> What is required
The expected answer is the data below, printed verbatim without its pictures.

#### Material to process

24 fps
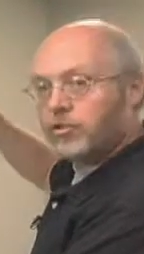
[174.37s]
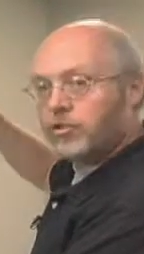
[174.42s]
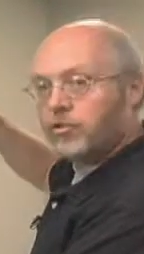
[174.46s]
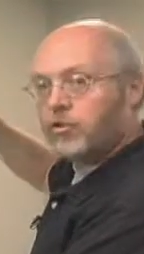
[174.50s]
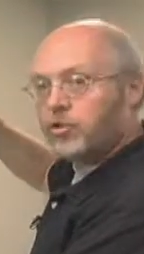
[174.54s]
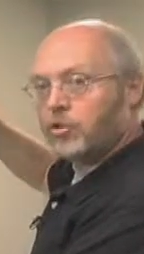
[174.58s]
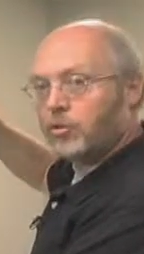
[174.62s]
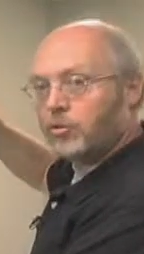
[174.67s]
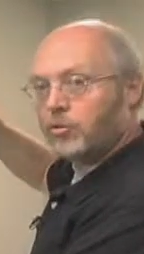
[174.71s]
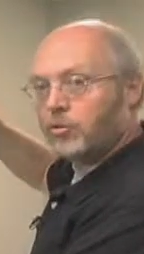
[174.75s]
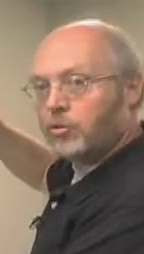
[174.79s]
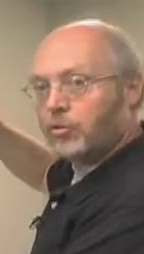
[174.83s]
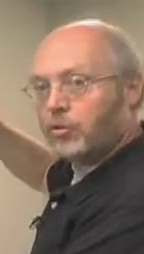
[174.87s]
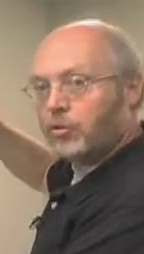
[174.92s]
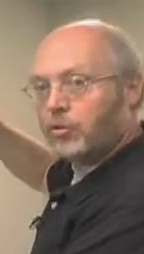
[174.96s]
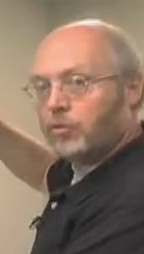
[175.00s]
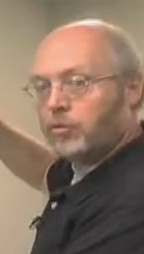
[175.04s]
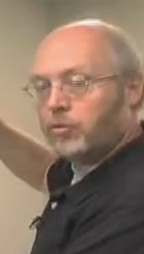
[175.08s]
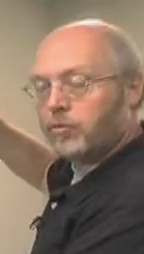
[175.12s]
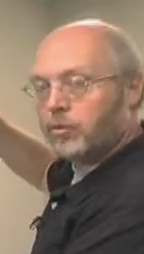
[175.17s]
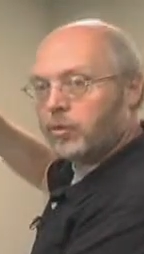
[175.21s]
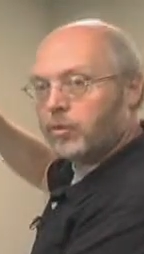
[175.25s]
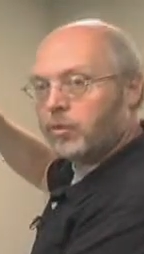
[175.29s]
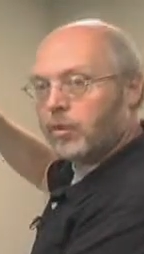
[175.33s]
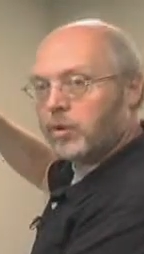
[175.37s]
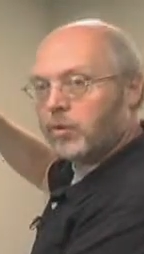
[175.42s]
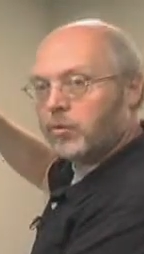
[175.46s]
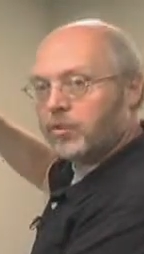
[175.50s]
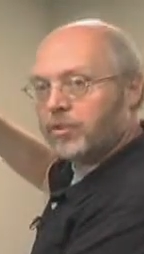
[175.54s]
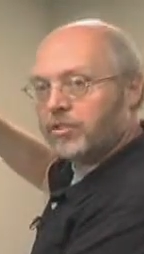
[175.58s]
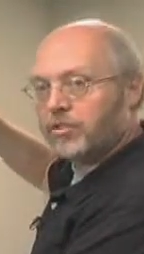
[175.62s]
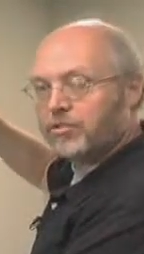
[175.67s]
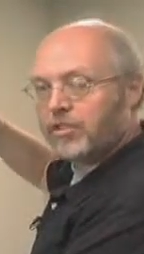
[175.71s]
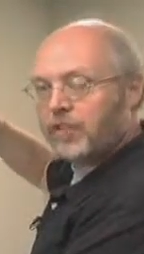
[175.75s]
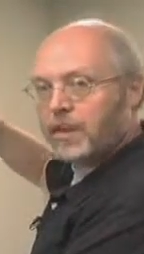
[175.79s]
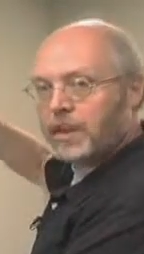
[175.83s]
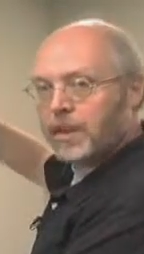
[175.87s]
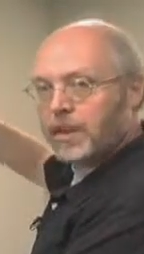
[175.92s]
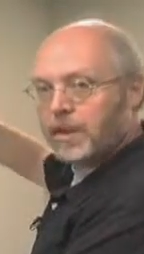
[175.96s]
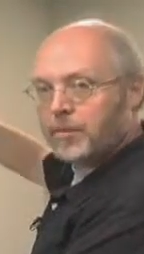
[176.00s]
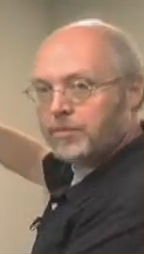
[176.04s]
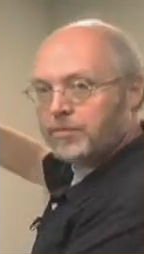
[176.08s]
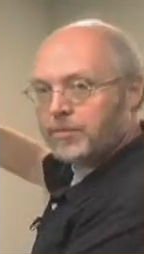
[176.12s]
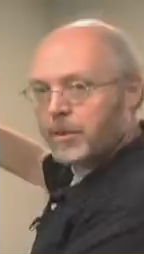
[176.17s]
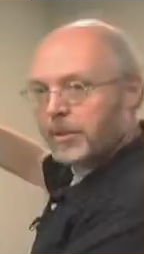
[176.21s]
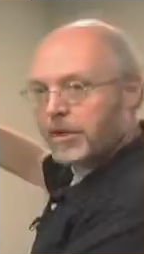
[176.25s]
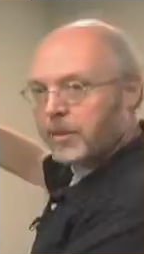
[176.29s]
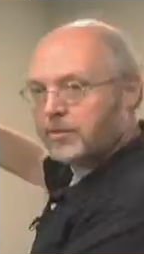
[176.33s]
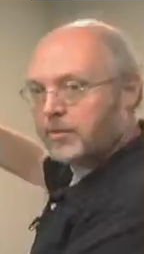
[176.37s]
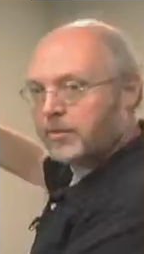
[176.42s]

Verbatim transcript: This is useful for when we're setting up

########

> Exercise result
24 fps
[174.37s]
[174.42s]
[174.46s]
[174.50s]
[174.54s]
[174.58s]
[174.62s]
[174.67s]
[174.71s]
[174.75s]
[174.79s]
[174.83s]
[174.87s]
[174.92s]
[174.96s]
[175.00s]
[175.04s]
[175.08s]
[175.12s]
[175.17s]
[175.21s]
[175.25s]
[175.29s]
[175.33s]
[175.37s]
[175.42s]
[175.46s]
[175.50s]
[175.54s]
[175.58s]
[175.62s]
[175.67s]
[175.71s]
[175.75s]
[175.79s]
[175.83s]
[175.87s]
[175.92s]
[175.96s]
[176.00s]
[176.04s]
[176.08s]
[176.12s]
[176.17s]
[176.21s]
[176.25s]
[176.29s]
[176.33s]
[176.37s]
[176.42s]

Verbatim transcript: This is useful for when we're setting up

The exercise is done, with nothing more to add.